## Action item
Nothing but the text of the listing, repeated exactly, belongs in the answer; leave the images out.
── The data ──
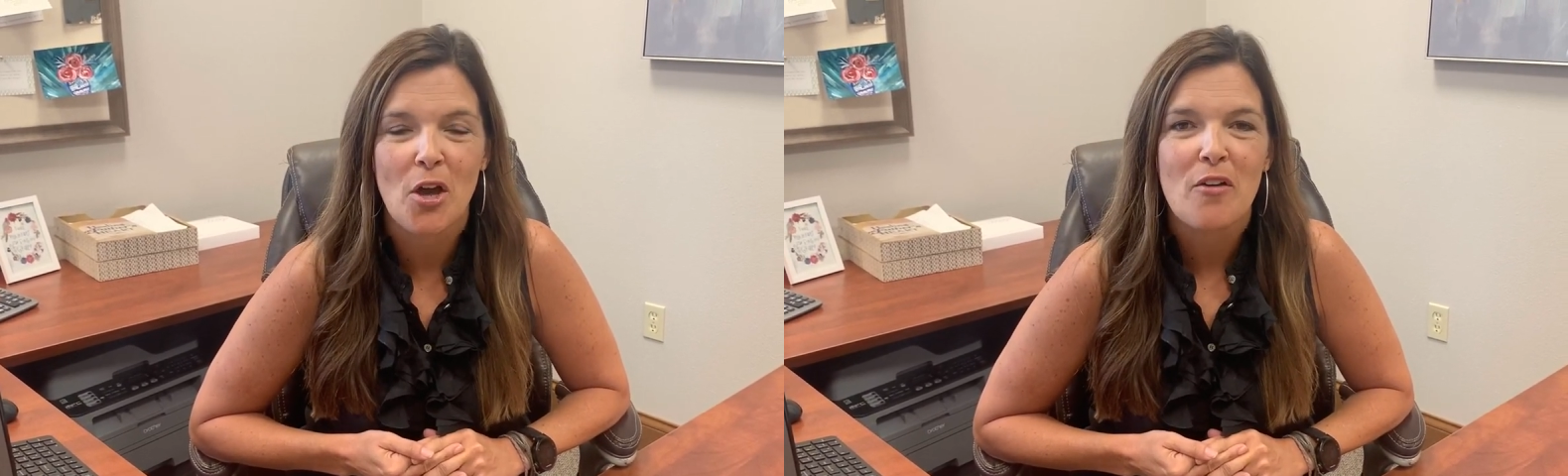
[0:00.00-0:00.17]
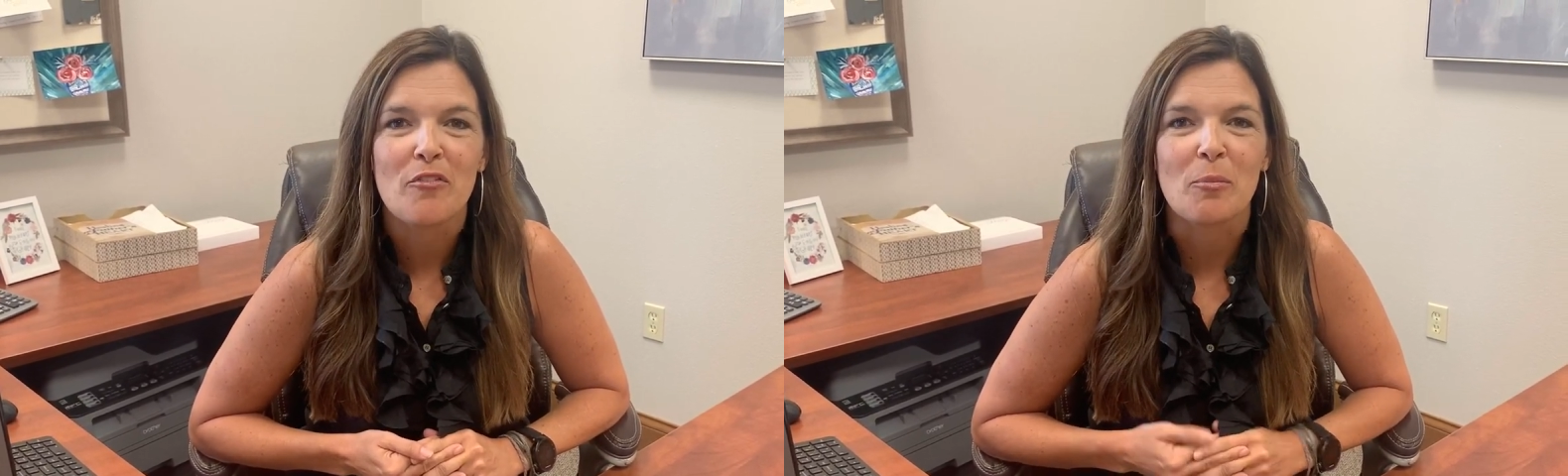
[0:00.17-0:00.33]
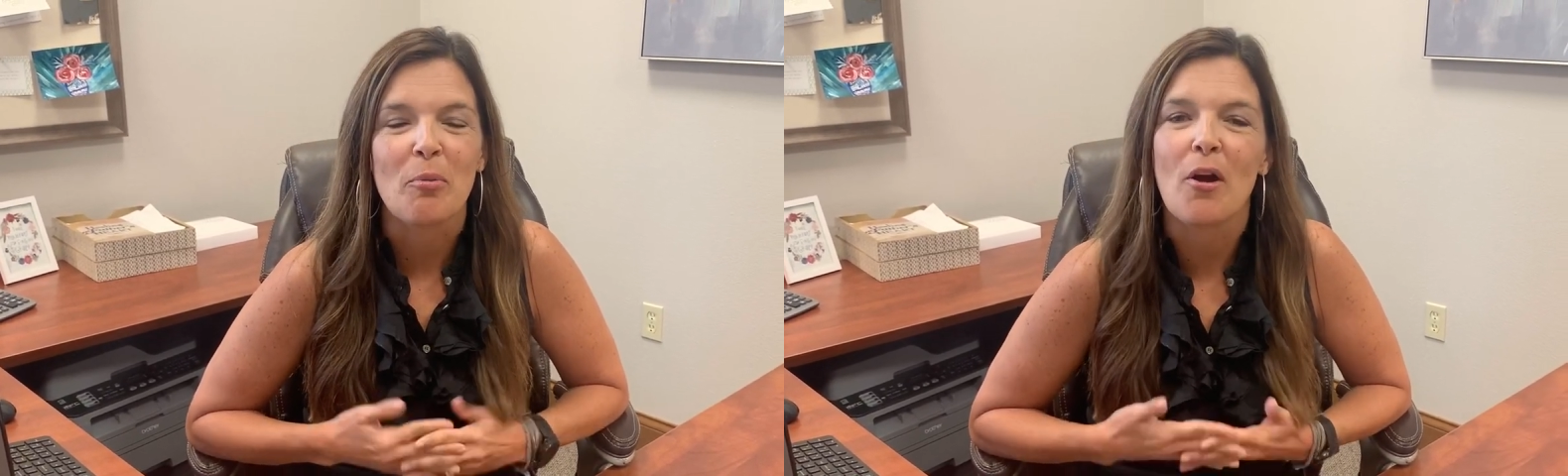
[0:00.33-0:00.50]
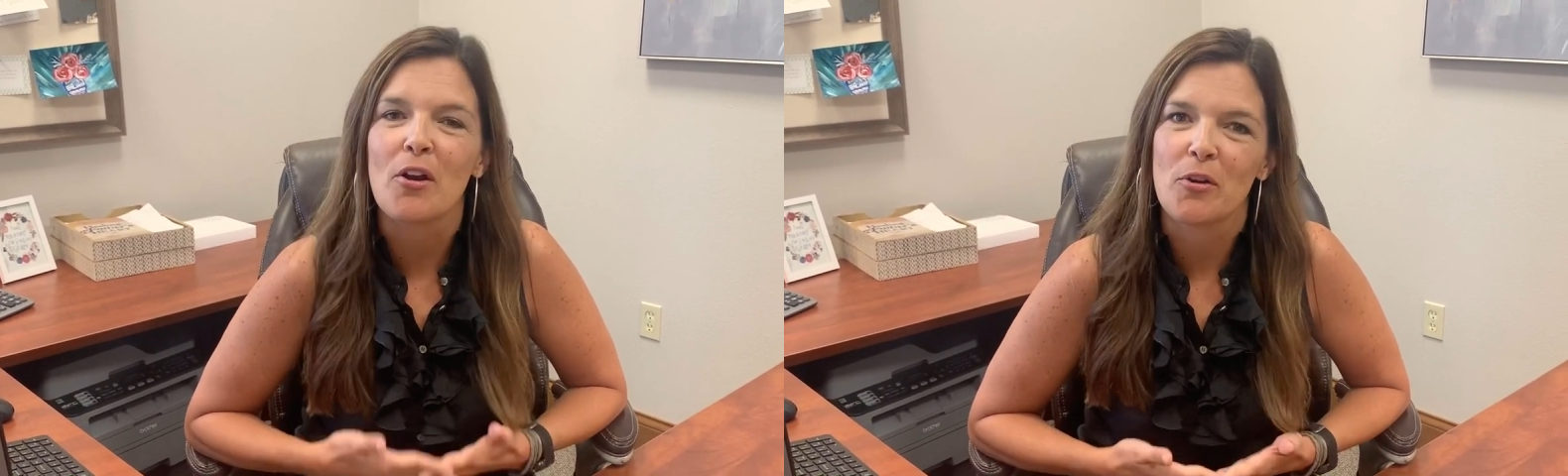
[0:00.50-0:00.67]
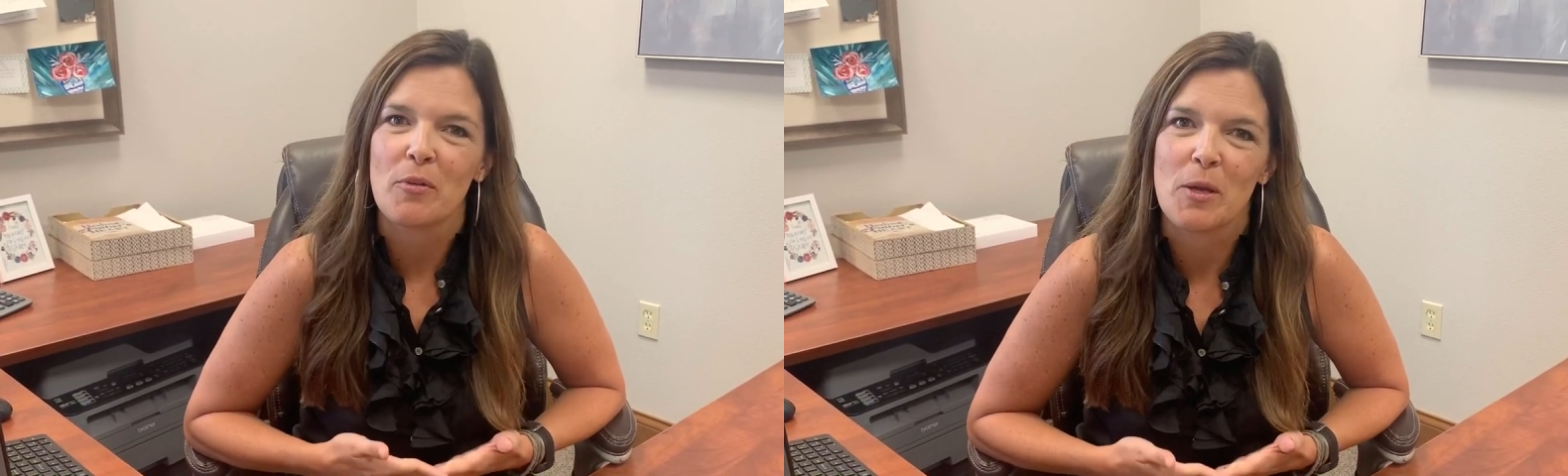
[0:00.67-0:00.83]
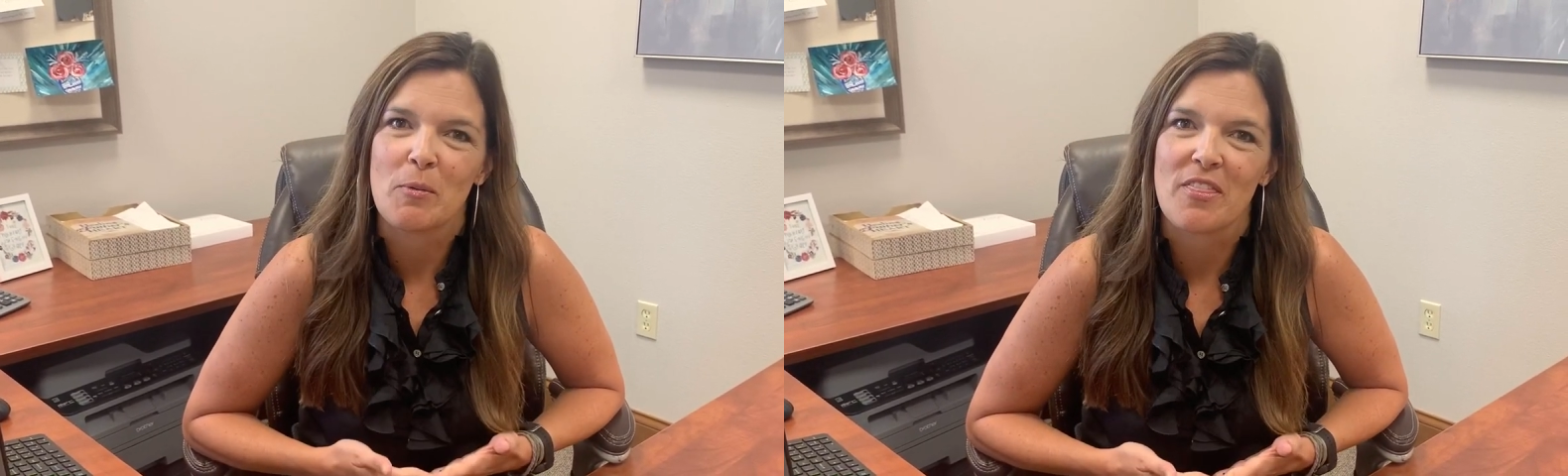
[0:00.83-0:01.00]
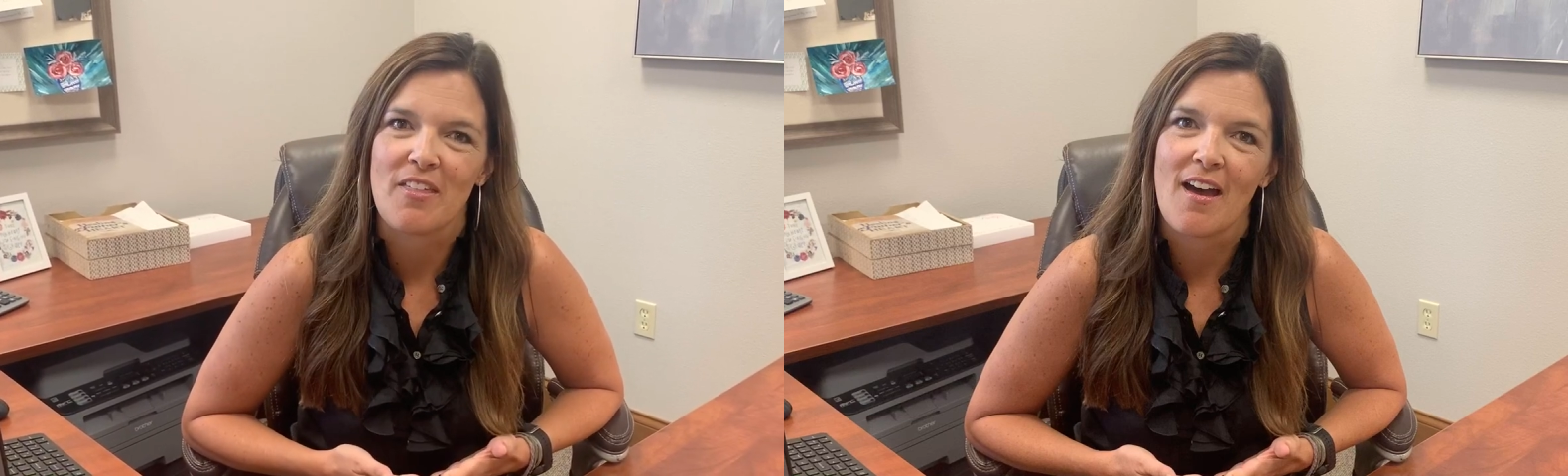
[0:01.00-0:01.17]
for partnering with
───
## Exercise result
[0:00.00-0:00.17]
[0:00.17-0:00.33]
[0:00.33-0:00.50]
[0:00.50-0:00.67]
[0:00.67-0:00.83]
[0:00.83-0:01.00]
[0:01.00-0:01.17]
for partnering with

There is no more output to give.